The Herald

Pantomime

- MARY BRENNAN

Mother Goose Royal Conservato­ire of Scotland, Glasgow

** FORGET any hint of spit and sawdust – Mother Goose’s circus is a vision of pale lemon frocks, smocks and pantaloons that look as if they had stepped out of the pages of a Victorian pictureboo­k about the Bolshoi ballet.

The Big Top, too, is pastel pretty, with a live band neatly housed in an upper gallery.

You would want to run away to any circus that was as swish as the one Robin Peoples has designed for the final year BA acting students who sing and dance, turn cartwheels and juggle in this oddly polite version of writer Alan McHugh’s and director Alasdair Hawthorn’s Mother Goose.

Polite? Aren’t pantos meant to be a raucous, vulgar thumbing of the nose (and other parts) at the Establishm­ent?

Well, like the ugly sisters and Cinderella’s slipper, not every cast is a perfect fit for purposeful rudery and bish!bash!bosh! tomfoolery.

As for singing out loud... the chorus do it with gusto, but not all of the main players are in tune with the pop songs that the children in the audience have off pat.

Those kids, alongside their parents, seem to have a good time at the show nonetheles­s.

They boo at the swaggering devil in red, Diavolo (Lorn Macdonald) who has a fiendish cackle and a catchphras­e – “You’re all going DOWN!” – to match.

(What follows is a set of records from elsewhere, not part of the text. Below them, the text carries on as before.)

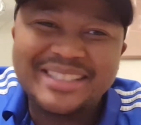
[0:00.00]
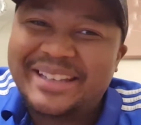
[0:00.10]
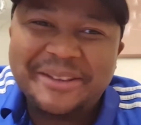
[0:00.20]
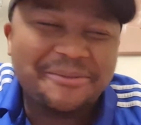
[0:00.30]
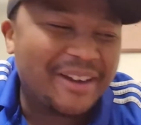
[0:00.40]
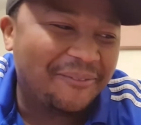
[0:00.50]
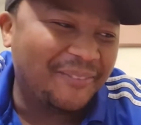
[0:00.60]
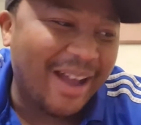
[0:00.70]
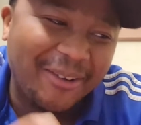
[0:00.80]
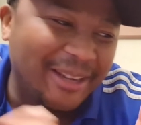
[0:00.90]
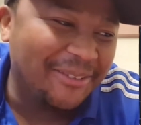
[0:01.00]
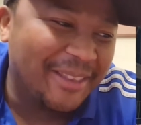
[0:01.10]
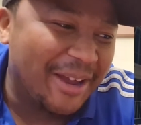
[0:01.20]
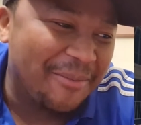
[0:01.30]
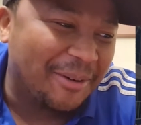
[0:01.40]
Leave, fam. I'll
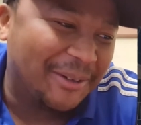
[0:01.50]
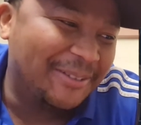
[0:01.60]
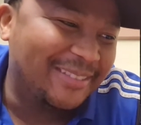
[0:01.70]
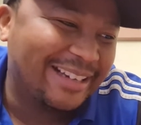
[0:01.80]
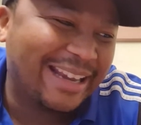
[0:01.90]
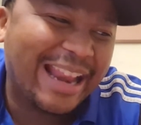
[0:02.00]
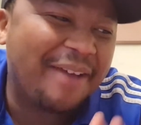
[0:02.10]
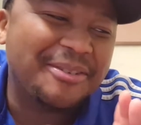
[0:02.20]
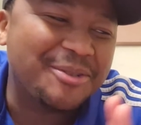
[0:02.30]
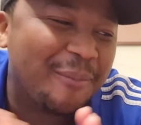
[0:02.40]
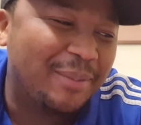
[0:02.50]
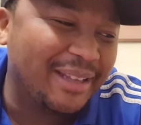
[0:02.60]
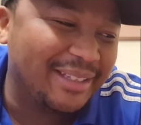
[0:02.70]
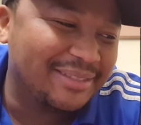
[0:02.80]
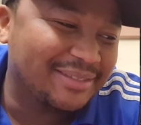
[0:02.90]
leave there, bro. Life is
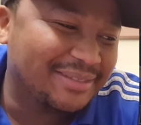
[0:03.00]
complete.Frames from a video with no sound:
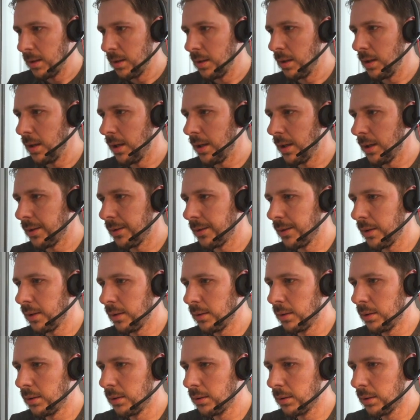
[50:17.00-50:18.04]
And
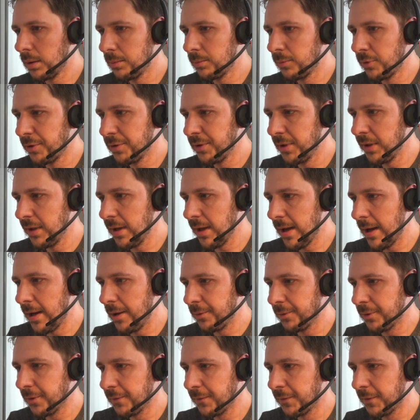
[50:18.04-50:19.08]
oh, I'm running
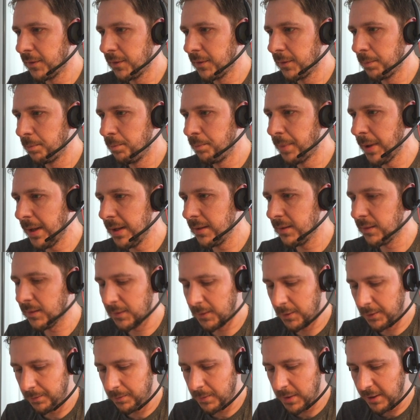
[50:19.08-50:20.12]
out of space
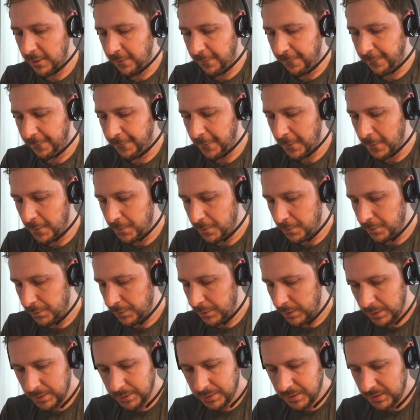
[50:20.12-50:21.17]
on my
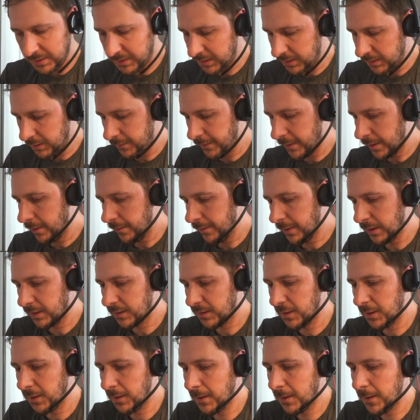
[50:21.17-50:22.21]
phone. This is very
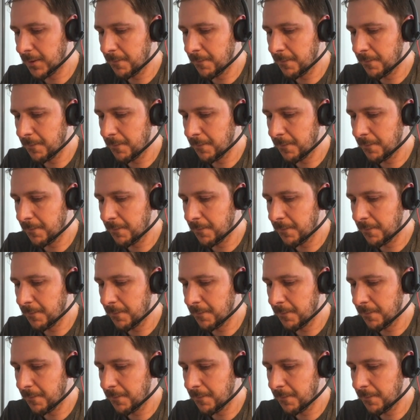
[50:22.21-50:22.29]
vexing.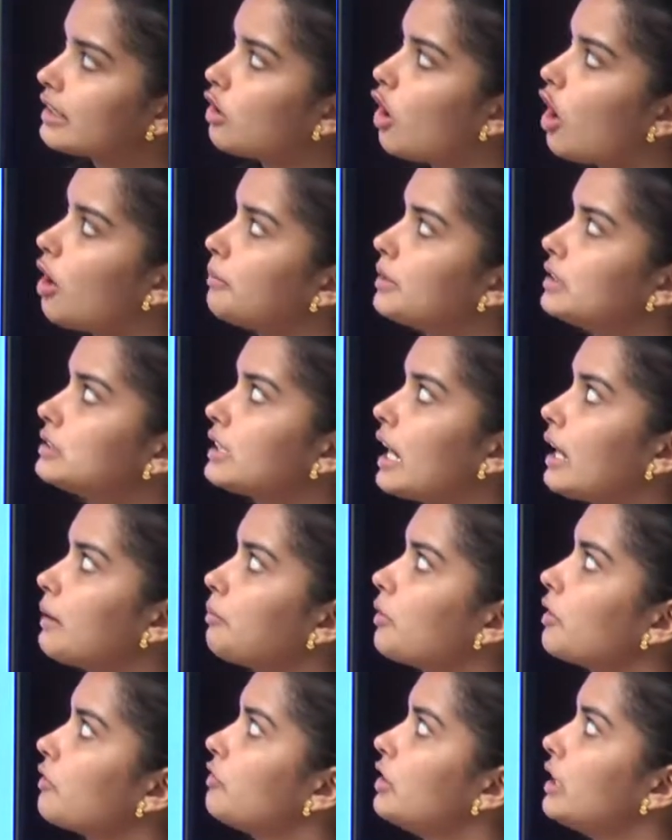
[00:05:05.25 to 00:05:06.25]
common type
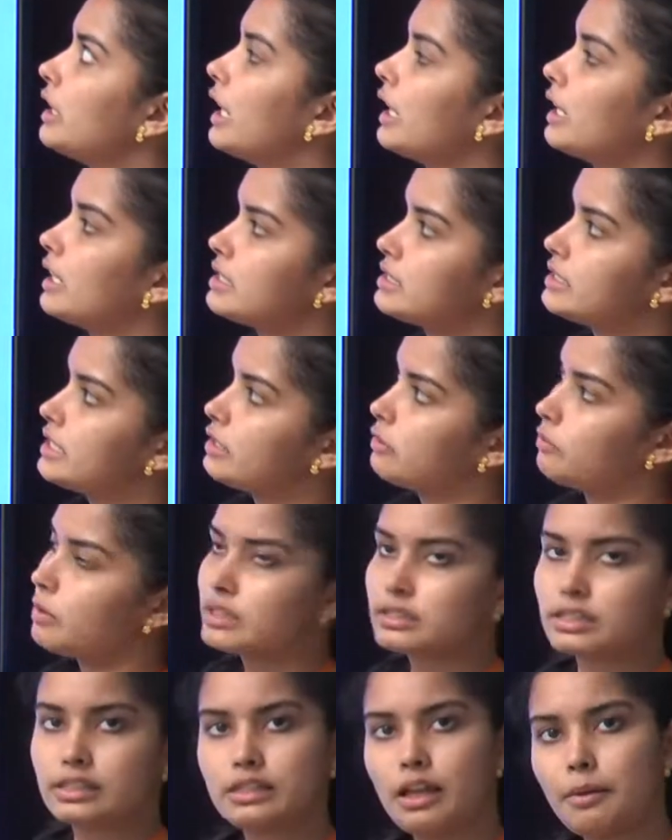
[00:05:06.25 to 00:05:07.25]
of DNA
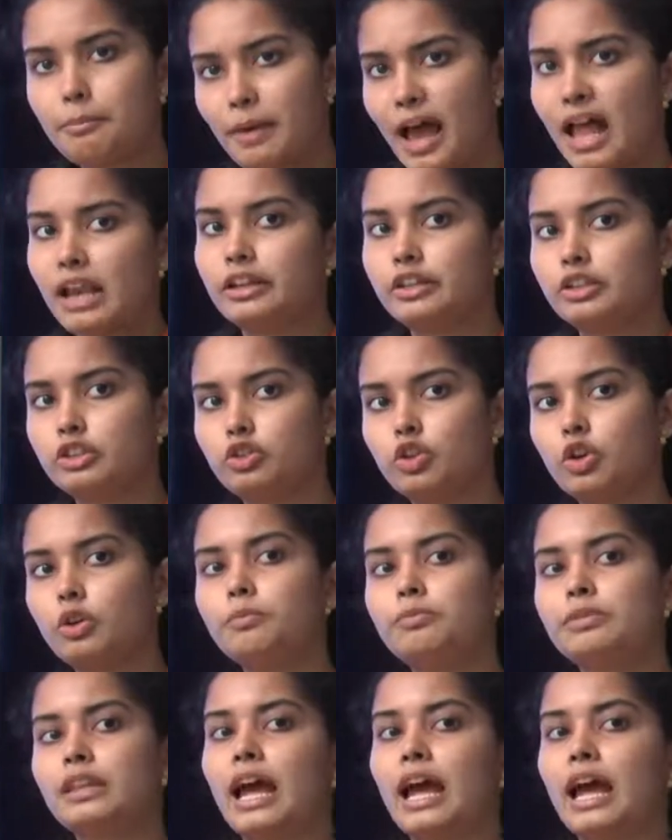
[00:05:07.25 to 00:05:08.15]
sequence is the palindrome,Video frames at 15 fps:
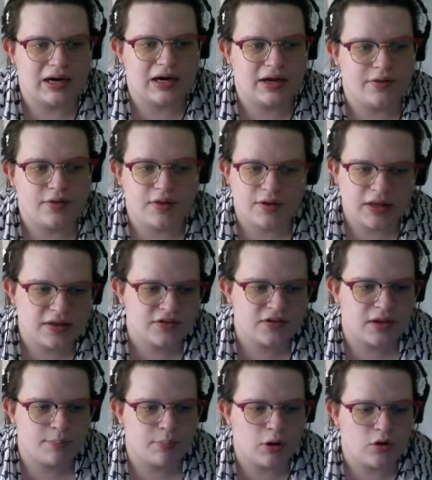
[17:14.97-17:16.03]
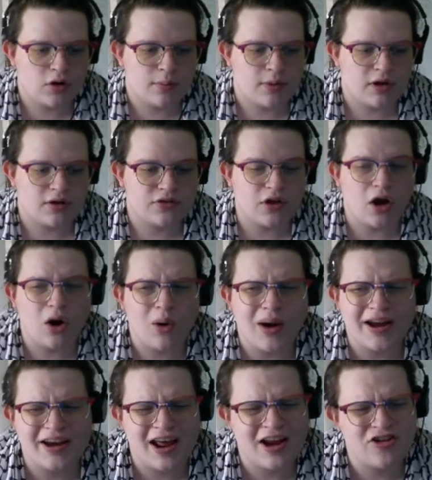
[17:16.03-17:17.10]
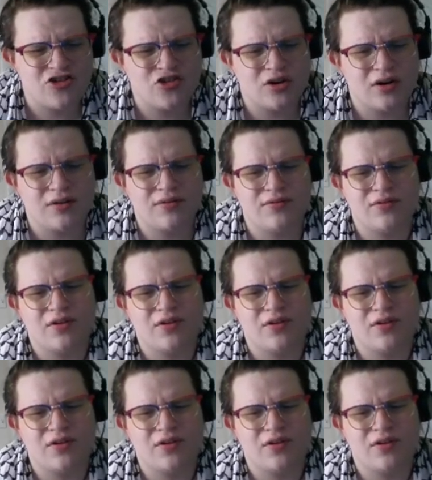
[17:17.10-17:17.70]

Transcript: Let's get Pokeballs. Oh, and I should have...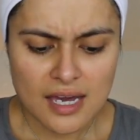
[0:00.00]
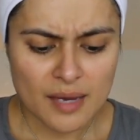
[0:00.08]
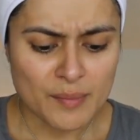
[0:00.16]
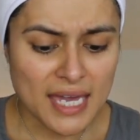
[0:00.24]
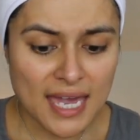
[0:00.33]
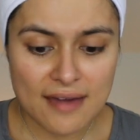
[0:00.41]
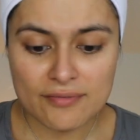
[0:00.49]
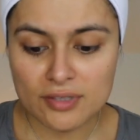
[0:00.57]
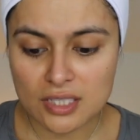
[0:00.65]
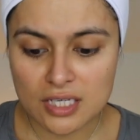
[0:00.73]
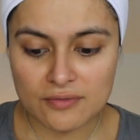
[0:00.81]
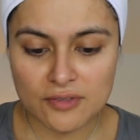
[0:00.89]
um, I have a
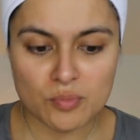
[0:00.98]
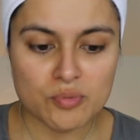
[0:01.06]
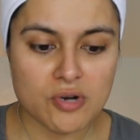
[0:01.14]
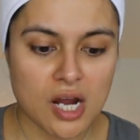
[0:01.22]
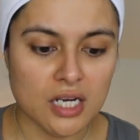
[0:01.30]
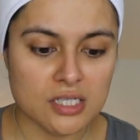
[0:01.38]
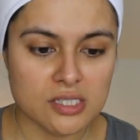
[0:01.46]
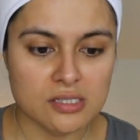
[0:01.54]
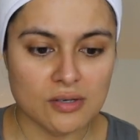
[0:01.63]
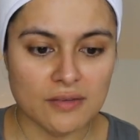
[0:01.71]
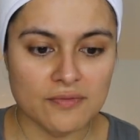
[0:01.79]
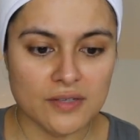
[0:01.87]
lot of their products
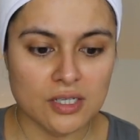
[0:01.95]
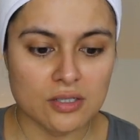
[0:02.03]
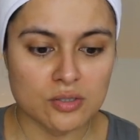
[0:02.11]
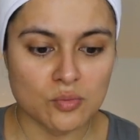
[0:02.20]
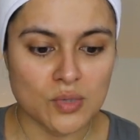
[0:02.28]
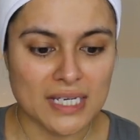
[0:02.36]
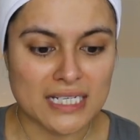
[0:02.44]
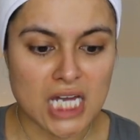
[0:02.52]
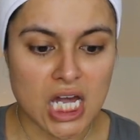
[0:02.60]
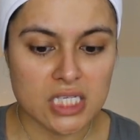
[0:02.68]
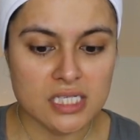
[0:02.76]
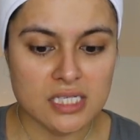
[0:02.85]
so I figured why
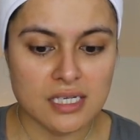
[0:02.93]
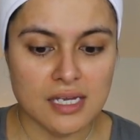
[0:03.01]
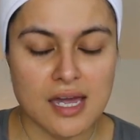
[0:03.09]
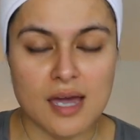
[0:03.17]
not.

He also has a side-kick, but Rascalio is too inept to be evil.

Hamish Riddle makes him a lovable numpty with a hint of the ridiculous wimp.

What of Mother Goose? Nebli Basani’s Dame drags up a treat, even before the Lady Gaga transforma­tion, but high camp needs low comedy, not just a deep voice.

There’s effort galore on-stage just not “tip-top” as the irritating Fairy Fortuna insists.